Data to use:
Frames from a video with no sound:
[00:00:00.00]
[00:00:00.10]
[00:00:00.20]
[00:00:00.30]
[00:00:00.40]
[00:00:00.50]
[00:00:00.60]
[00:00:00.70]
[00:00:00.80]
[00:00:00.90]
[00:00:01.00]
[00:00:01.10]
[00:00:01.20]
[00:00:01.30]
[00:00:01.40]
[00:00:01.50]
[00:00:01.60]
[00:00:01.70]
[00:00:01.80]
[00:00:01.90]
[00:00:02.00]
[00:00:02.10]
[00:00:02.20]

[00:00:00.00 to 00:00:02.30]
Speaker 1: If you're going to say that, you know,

* * *

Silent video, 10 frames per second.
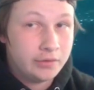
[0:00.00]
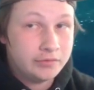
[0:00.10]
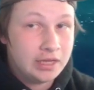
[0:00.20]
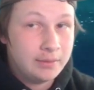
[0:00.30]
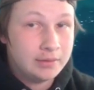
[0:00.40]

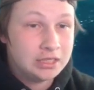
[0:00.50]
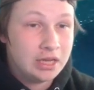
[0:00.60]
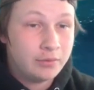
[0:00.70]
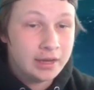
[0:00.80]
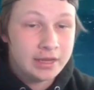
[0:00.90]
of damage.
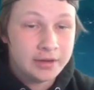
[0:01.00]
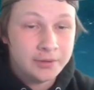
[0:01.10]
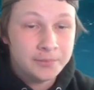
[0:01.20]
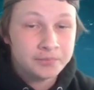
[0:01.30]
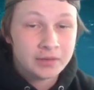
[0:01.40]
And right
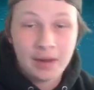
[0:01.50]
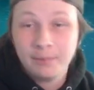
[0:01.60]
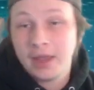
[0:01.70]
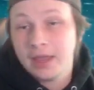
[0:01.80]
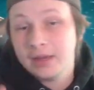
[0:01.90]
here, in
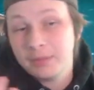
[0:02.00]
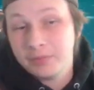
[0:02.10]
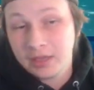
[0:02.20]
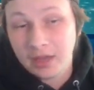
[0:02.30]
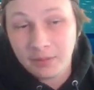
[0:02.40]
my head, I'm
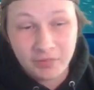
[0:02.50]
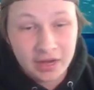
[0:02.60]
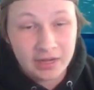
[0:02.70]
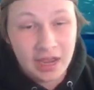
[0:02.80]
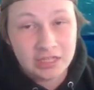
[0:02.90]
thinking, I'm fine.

Instructions for the task: Report how many lines in the data include the string "video", giving nothing but that number.

Answer: 2